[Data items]

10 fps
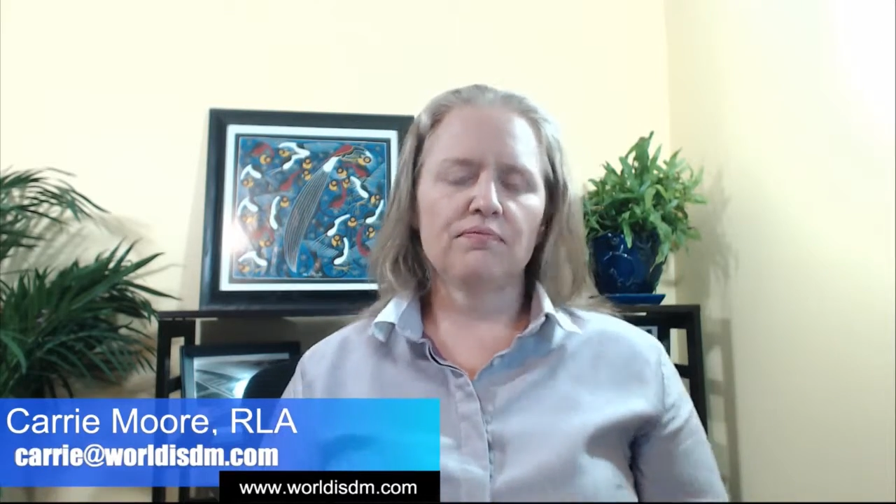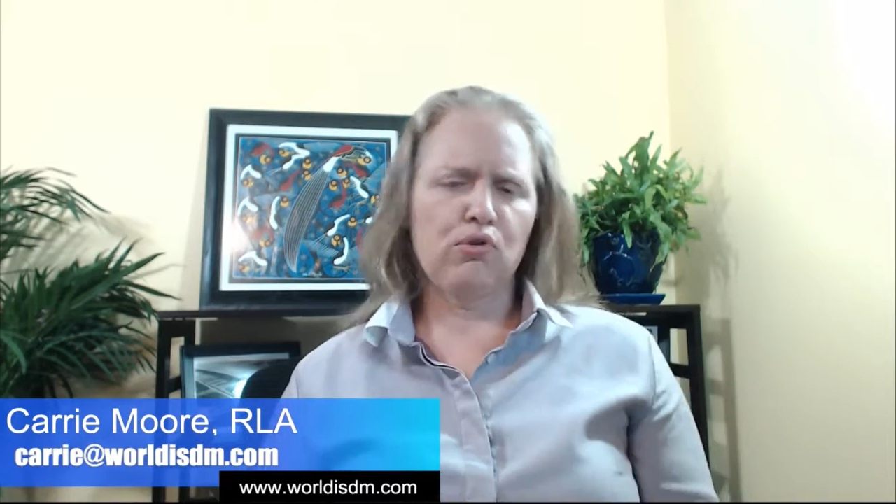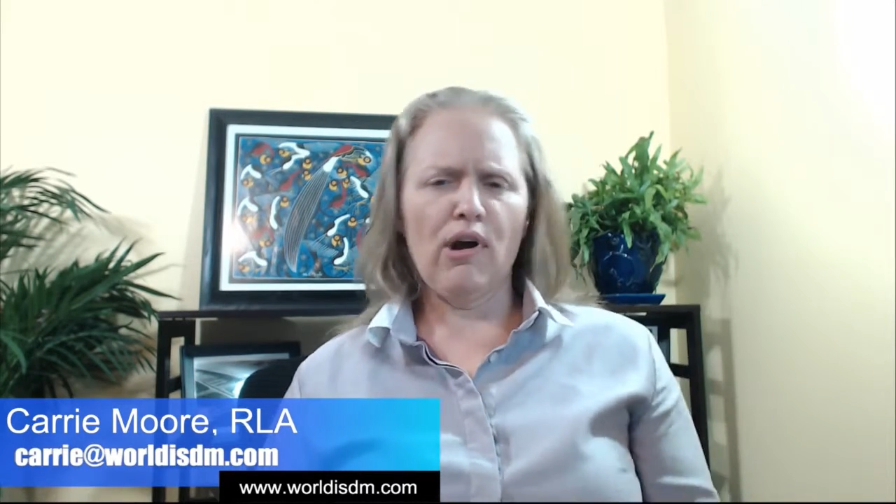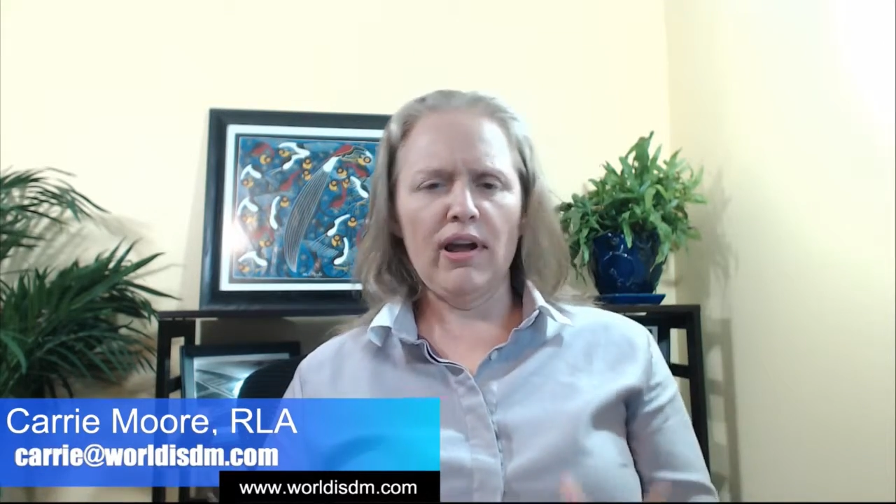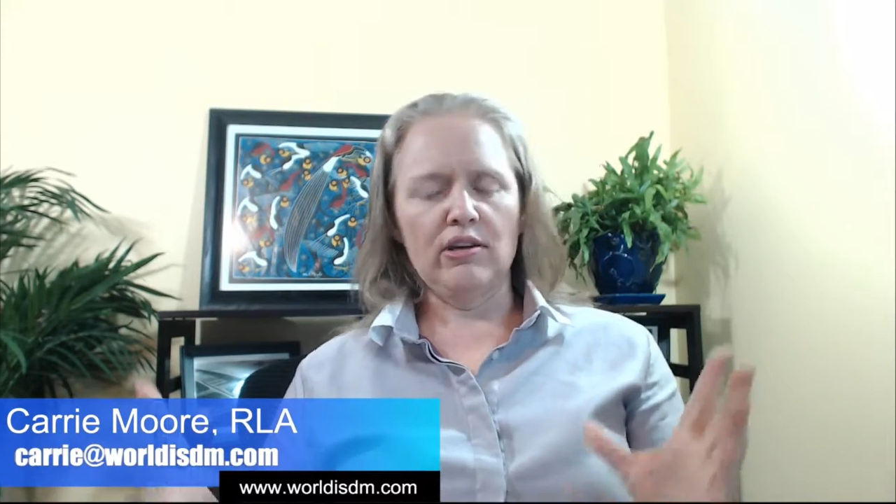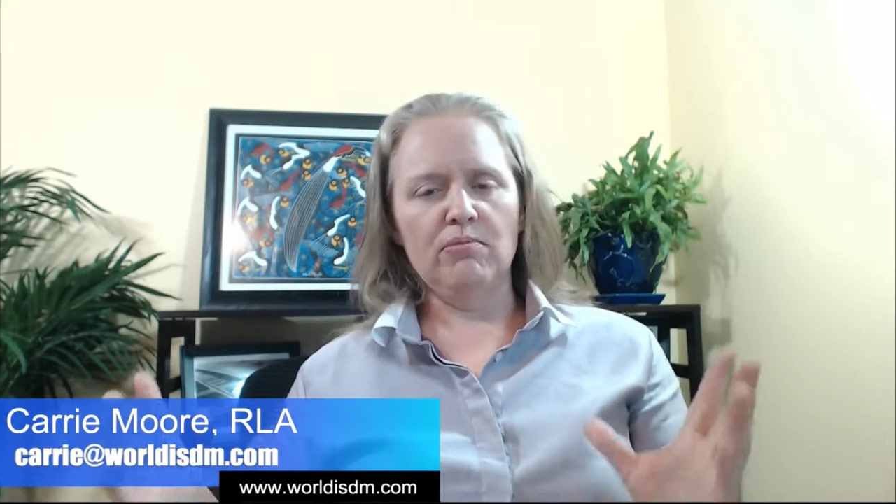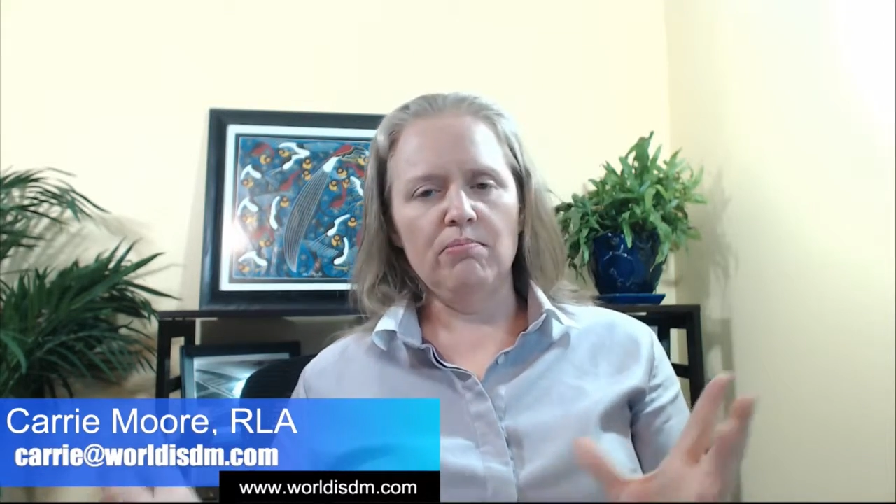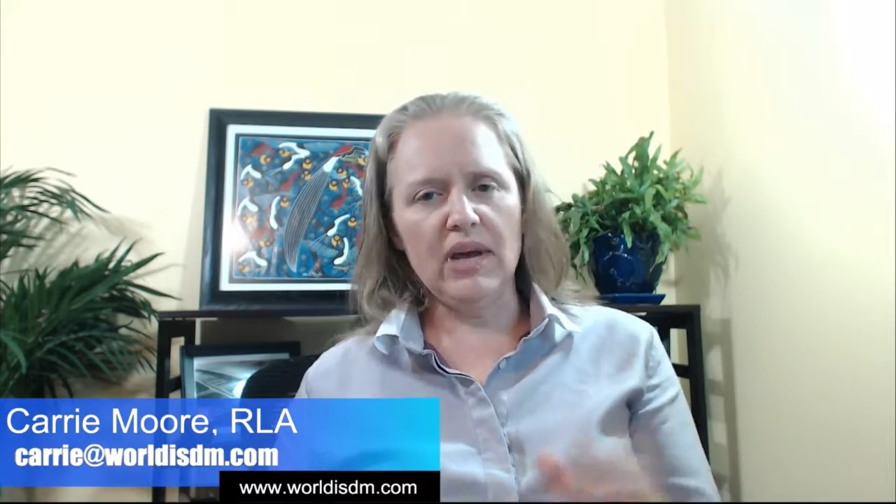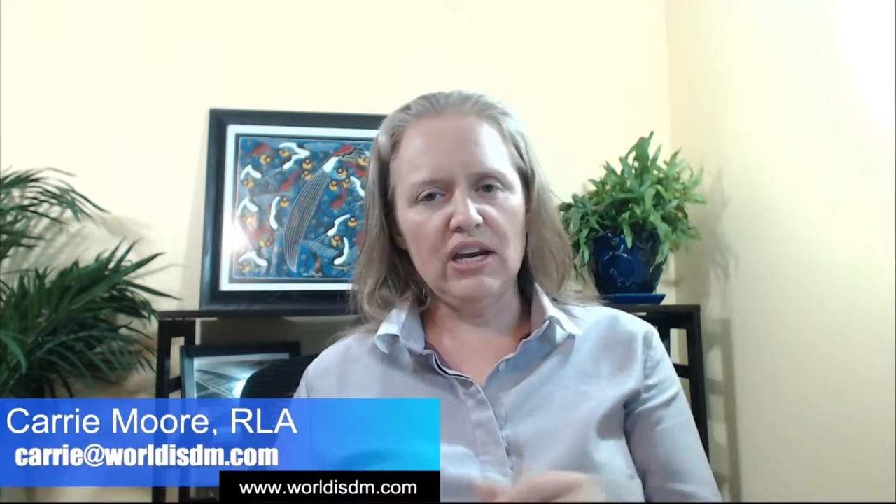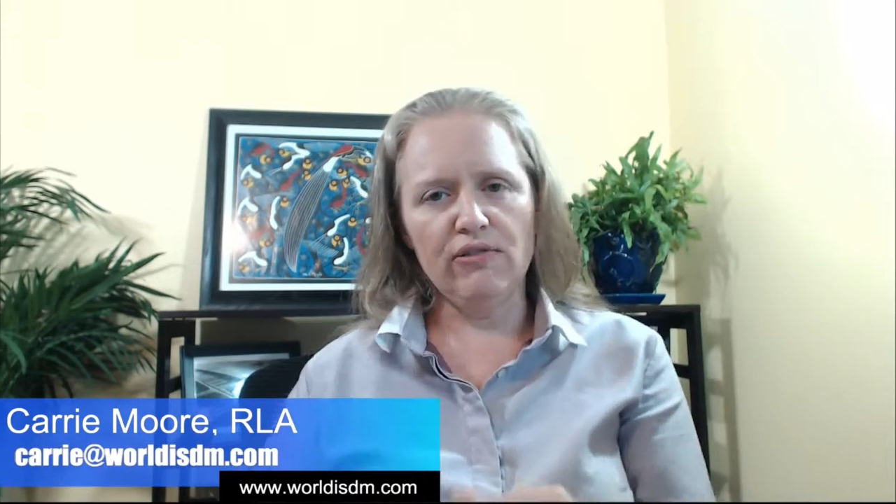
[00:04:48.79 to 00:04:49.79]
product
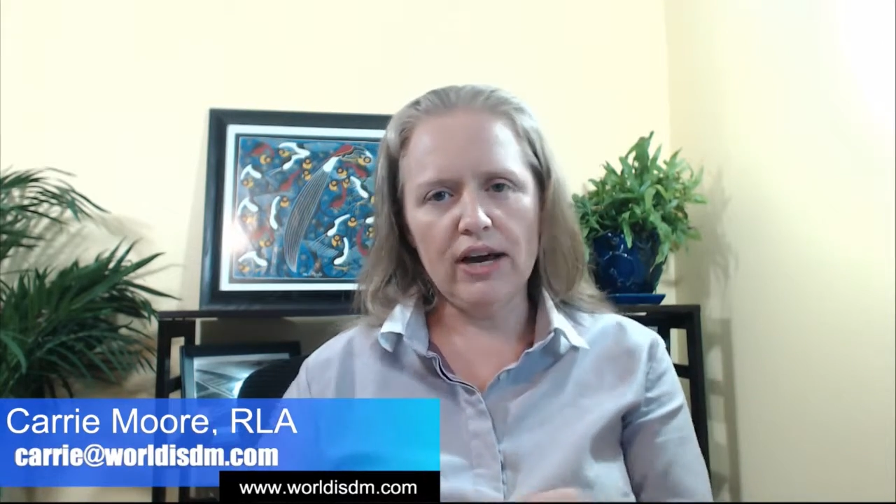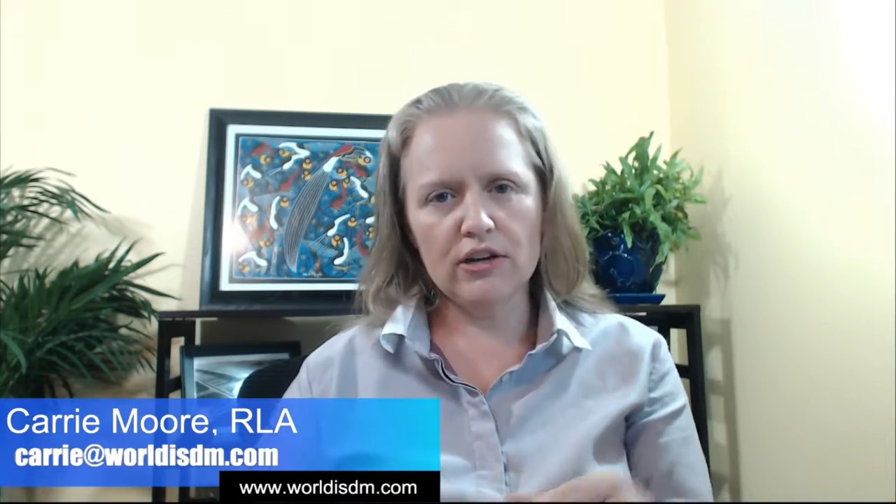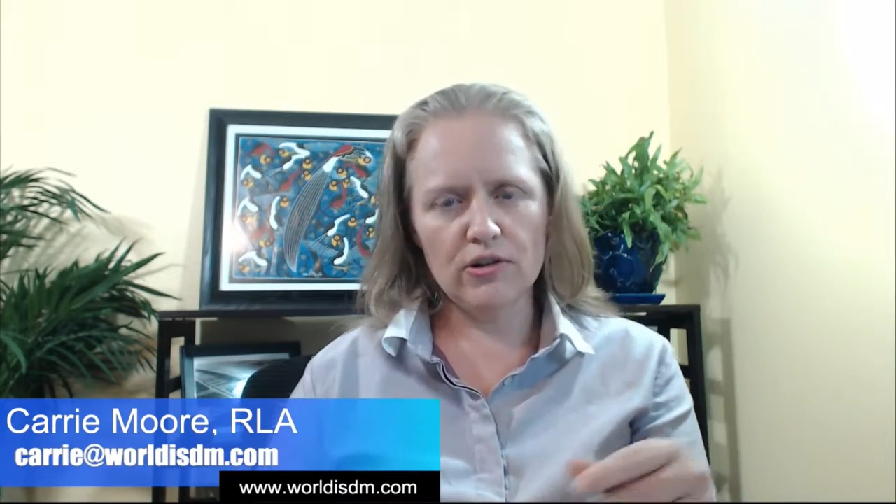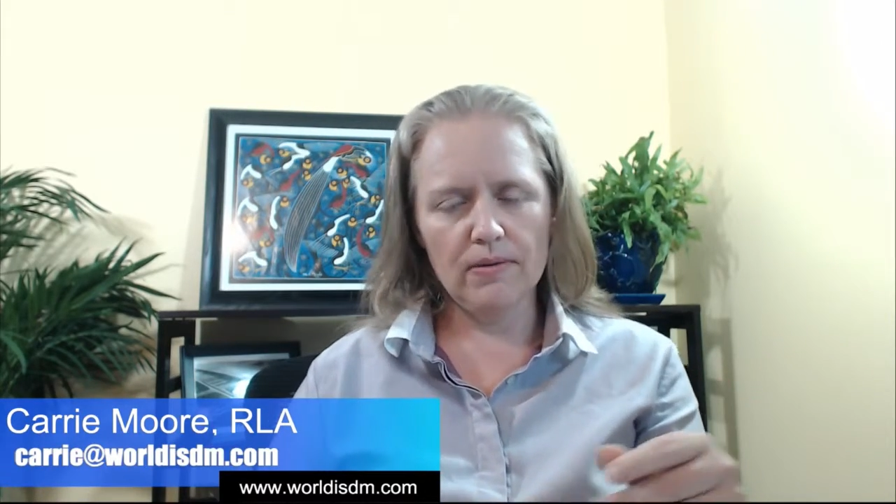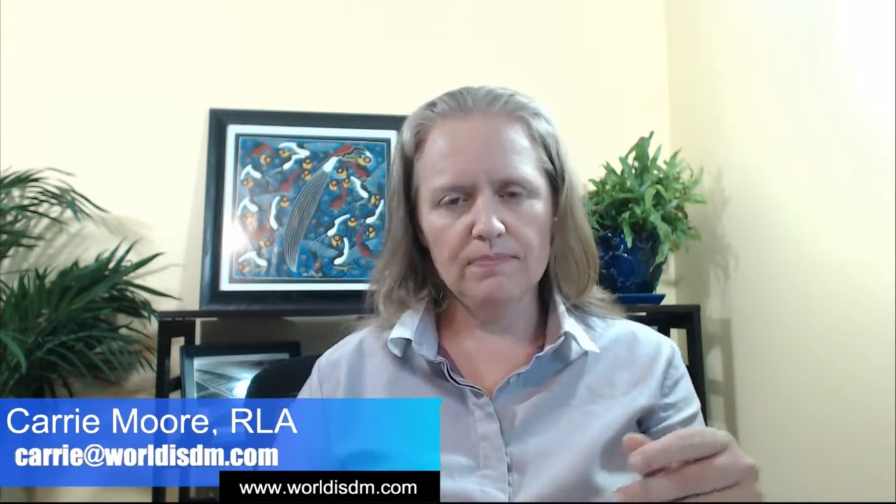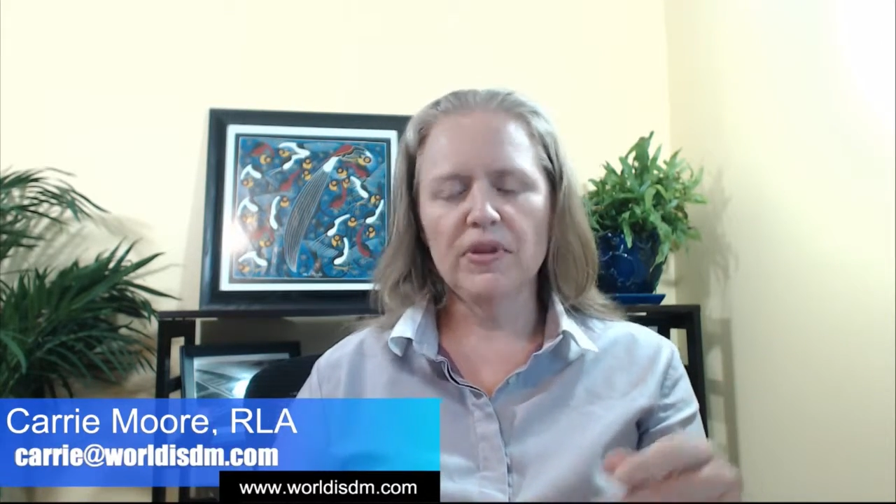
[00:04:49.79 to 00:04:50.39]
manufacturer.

Problem description:
Without the pictures, restate all the entries above exactly.

Problem solution:
10 fps
[00:04:48.79 to 00:04:49.79]
product
[00:04:49.79 to 00:04:50.39]
manufacturer.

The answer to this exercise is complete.